■ ABOUT THIS EXERCISE ■
The data below should be retyped exactly, with the pictures left out.

Stored data
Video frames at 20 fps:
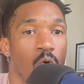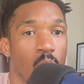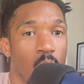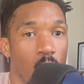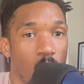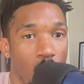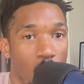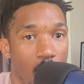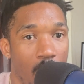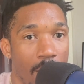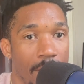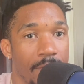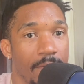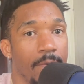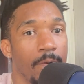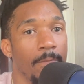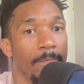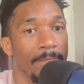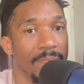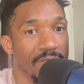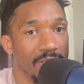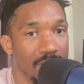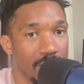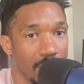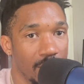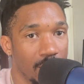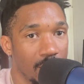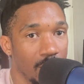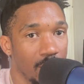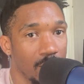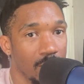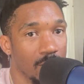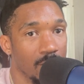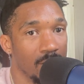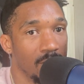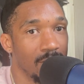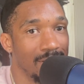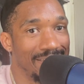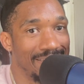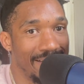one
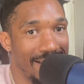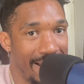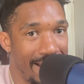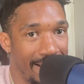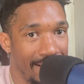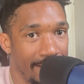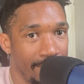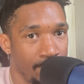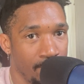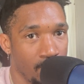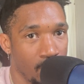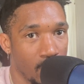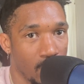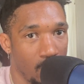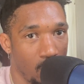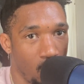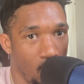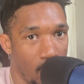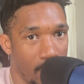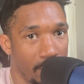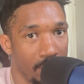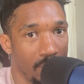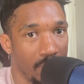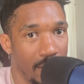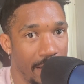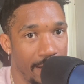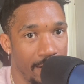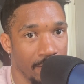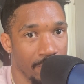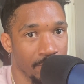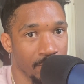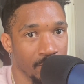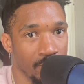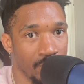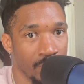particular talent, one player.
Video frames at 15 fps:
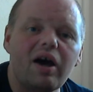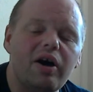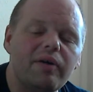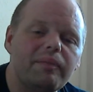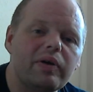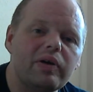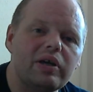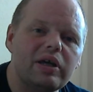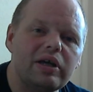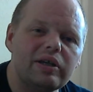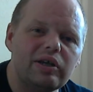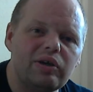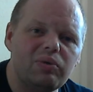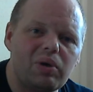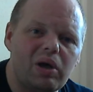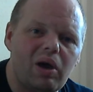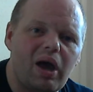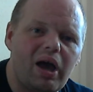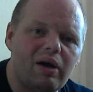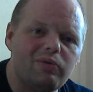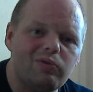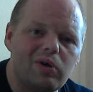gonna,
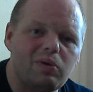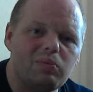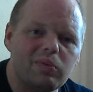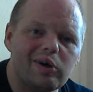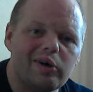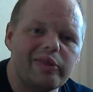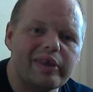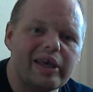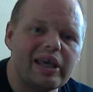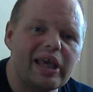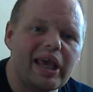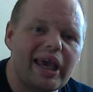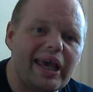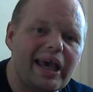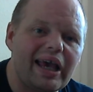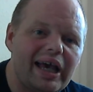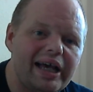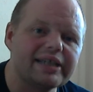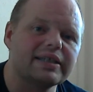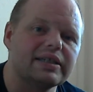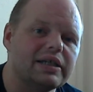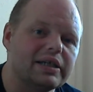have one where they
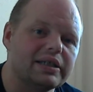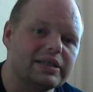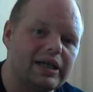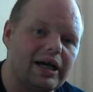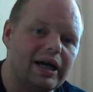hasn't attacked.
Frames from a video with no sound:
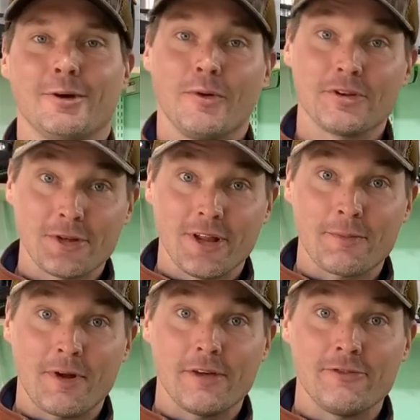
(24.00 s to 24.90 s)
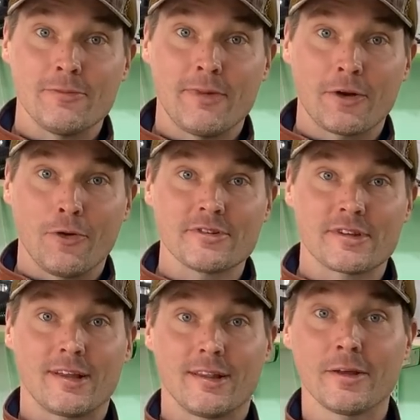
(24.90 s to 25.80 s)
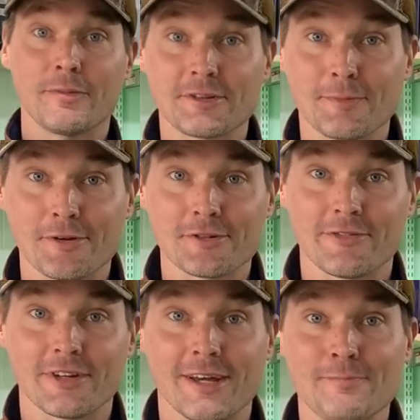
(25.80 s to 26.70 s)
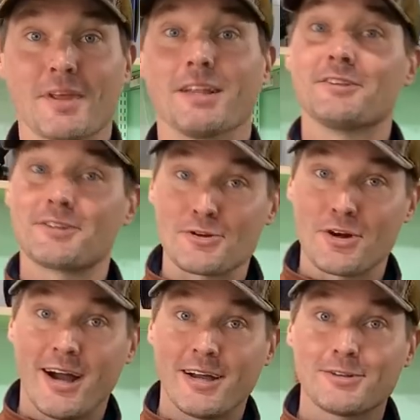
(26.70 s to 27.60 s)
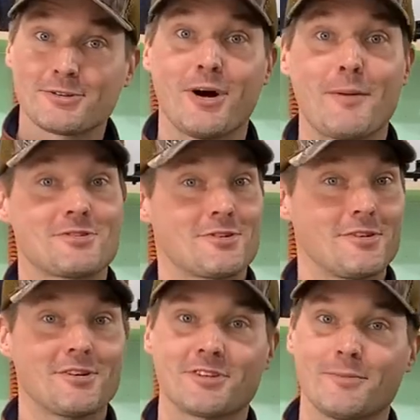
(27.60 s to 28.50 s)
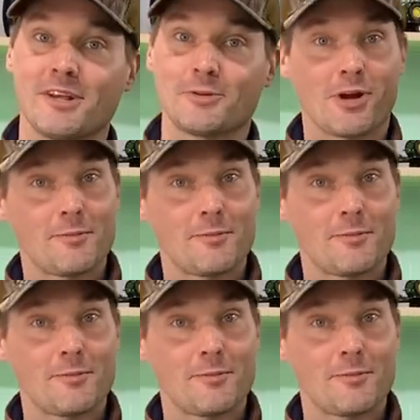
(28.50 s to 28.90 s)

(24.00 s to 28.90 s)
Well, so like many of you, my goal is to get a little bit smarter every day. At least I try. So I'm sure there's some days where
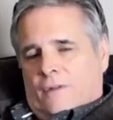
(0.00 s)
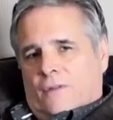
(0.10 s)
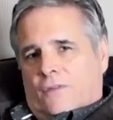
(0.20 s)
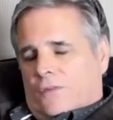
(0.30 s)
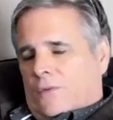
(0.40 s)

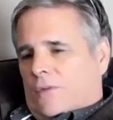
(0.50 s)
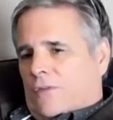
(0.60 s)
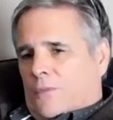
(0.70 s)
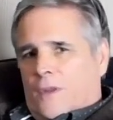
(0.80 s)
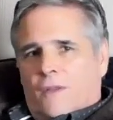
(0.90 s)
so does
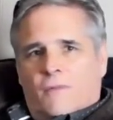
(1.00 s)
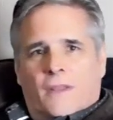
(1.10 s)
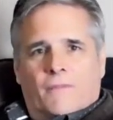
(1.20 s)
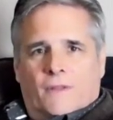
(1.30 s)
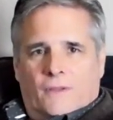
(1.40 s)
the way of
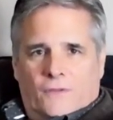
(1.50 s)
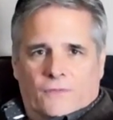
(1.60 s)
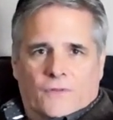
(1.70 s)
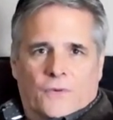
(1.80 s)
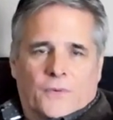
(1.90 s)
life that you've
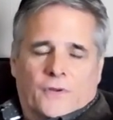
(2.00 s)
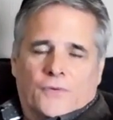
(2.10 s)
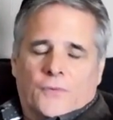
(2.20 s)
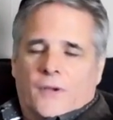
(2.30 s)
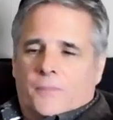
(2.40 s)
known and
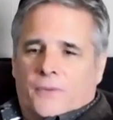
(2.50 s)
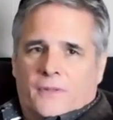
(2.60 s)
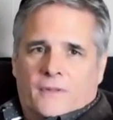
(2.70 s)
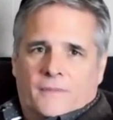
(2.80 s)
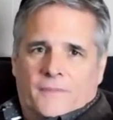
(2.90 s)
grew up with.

■ EXPECTED ANSWER ■
Video frames at 20 fps:
one
particular talent, one player.
Video frames at 15 fps:
gonna,
have one where they
hasn't attacked.
Frames from a video with no sound:
(24.00 s to 24.90 s)
(24.90 s to 25.80 s)
(25.80 s to 26.70 s)
(26.70 s to 27.60 s)
(27.60 s to 28.50 s)
(28.50 s to 28.90 s)

(24.00 s to 28.90 s)
Well, so like many of you, my goal is to get a little bit smarter every day. At least I try. So I'm sure there's some days where
(0.00 s)
(0.10 s)
(0.20 s)
(0.30 s)
(0.40 s)

(0.50 s)
(0.60 s)
(0.70 s)
(0.80 s)
(0.90 s)
so does
(1.00 s)
(1.10 s)
(1.20 s)
(1.30 s)
(1.40 s)
the way of
(1.50 s)
(1.60 s)
(1.70 s)
(1.80 s)
(1.90 s)
life that you've
(2.00 s)
(2.10 s)
(2.20 s)
(2.30 s)
(2.40 s)
known and
(2.50 s)
(2.60 s)
(2.70 s)
(2.80 s)
(2.90 s)
grew up with.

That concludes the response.